Ja... eigentlich ist das ja alles nix neues. Aber...
Nachdem ich im Internet einige Artikel über Williamson-Verstärker gelesen habe, wollte ich auch einen solchen Verstärker bauen - mit ein paar kleinen Besonderheiten: - Einsatz von gasgefüllten Gleichrichtern
- Siebung mittels "swinging choke"
- Steuerung und Überwachung des Verstärkers mit einem Microcontroller
Ein wenig weitere Suche im Internet - bei einigen Röhrenläden und insbesondere auf Jogis Seite über "Quecksilberdampf- und Gas-Gleichrichterröhren" (http://www.jogis-roehrenbude.de/Roehren-Geschichtliches/GL-Roehren/HG-und-Gas-Gleichrichter/HG.htm) führte zur Wahl von folgenden Röhren: 866A - Quecksilberdampf Einweggleichrichterröhre
CK1006 - Argon-gefüllte Zweiweggleichrichterröhre (eine 80S von Jogis Gleichrichterspezialitätenseite konnte ich leider nicht ergattern - und eine 83 zwischen den 866ern... :-( )
5823 - Kaltkathodentriggerröhre zur Einschaltverzögerung
6N8S (6H8C) = 6SN7GT - Doppeltriode
1625 - Beampower-Tetrode
IN-13 - stromgesteuerte Glimmanzeige
Aber jetzt zu den Bestandteilen im Einzelnen:

Netzteil:
Für die Endstufen wird die Betriebsspannung über eine Graetzbrücke gleichgerichtet. Diese besteht aus zwei Gasgleichrichterröhren (+) und zwei Siliziumdioden (-). Die Glättung der Betriebsspannung erfolgt über eine LC-Kombination aus 10H/500µF - ohne den typischerweise üblichen Ladekondensator. LC-gesiebte Netzteile verfügen über einen geringeren Spannungsverlust bei steigender Stromentnahme und führen zu erheblich gleichmäßigerer Strombelastung der Gleichrichterdioden als das bei CLC-gesiebten Netzteilen der Fall ist, da die typischen Ladespitzenströme des ersten Cs entfallen. Ein Allheilmittel ist LC-Siebung natürlich nicht (man bekommt wirklich nix geschenkt), die Wechselstrombelastung der Drossel ist deutlich höher und die Ausgangsspannung beträgt nur ca. 65% dessen, was bei einem (wenig belasteten) CLC-Netzteil zu erwarten wäre. Die maximal zulässige Schirmgitterspannung wird per RC-Kombination aus der Betriebsspannung erzeugt - eventuell noch vorhandene Wechselspannungsanteile werden dadurch auch noch weiter unterdrückt.

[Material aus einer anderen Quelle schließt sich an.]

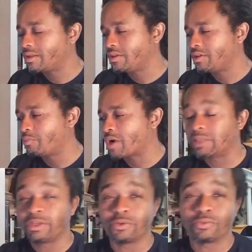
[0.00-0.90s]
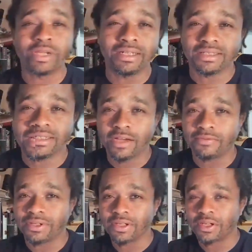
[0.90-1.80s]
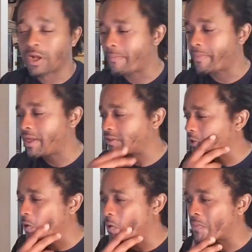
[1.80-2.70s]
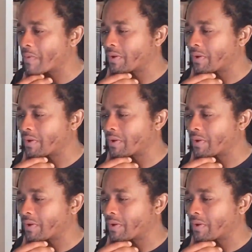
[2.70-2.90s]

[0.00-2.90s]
You've probably been rediscovered. You know what I mean? Let's go.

Die Betriebsspannung der Vorstufe wird ähnlich erzeugt - aufgrund unsicherer Verfügbarkeit der CK1006 wurde auf dem Netztrafo zusätzlich eine 5V-Wicklung aufgebracht, die eine große Anzahl von anderen Gleichrichterröhren zulässt. Die Glättung erfolgt über 20H/220µF-LC-Kombination.
Um die Gleichrichterröhren ausreichend vorzuheizen, wird über die Ladekennlinie einer RC-Kombination und eine (natürlich ebenfalls gasgefüllte) Kaltkathodenschaltröhre vom Typ 5823 eine Einschaltverzögerung realisiert. Die langsam ansteigende Spannung am Ladekondeansator wird dabei über einen Entladeschutzwiderstand auf die Zündelektrode der Röhre gegeben, diese zündet bei ca. 70-80V eine Gasentladung. Ein im Lastkreis liegendes 48V-Relais mit recht hohem Innenwiderstand (die Röhrchen vertragen nicht so viel Strom) gibt dann die Spannung für die übrigen 12V-Relais frei. Der weiter unten beschriebene Microcontroller sorgt dafür, dass zuerst die Vorstufenspannung freigegeben wird und erst wenn diese stabil anliegt, folgt die Betriebsspannung für die Endstufe.

Verstärker:
Der Verstärker ist ein aufs absolut nötigste reduzierter Williamson-Verstärker - Vorstufe, Concertina-Phasensplitter (auch Kathodyn genannt), eine weitere Verstärkerstufe, die die sehr unterschiedlichen Ausgangsimpedanzen des Phasensplitters über recht große Gitterableitwiderstände "versteckt", gefolgt von einer PP-Endstufe mit Beampower-Tetroden in Tetrodenschaltung.
Trotz Verzicht auf eine "über-alles"-Gegenkopplung klingt der Verstärker überhaupt nicht "pentodig" - vielleicht liegt es am LC-Netzteil? Ich war jedenfalls angenehm überrascht und habe Spielereien mit einer Gegenkopplung bisher unterlassen...
Klang ist sowieso persönlicher Geschmack und abhängig von Lautsprechern und den Hörgewohnheiten.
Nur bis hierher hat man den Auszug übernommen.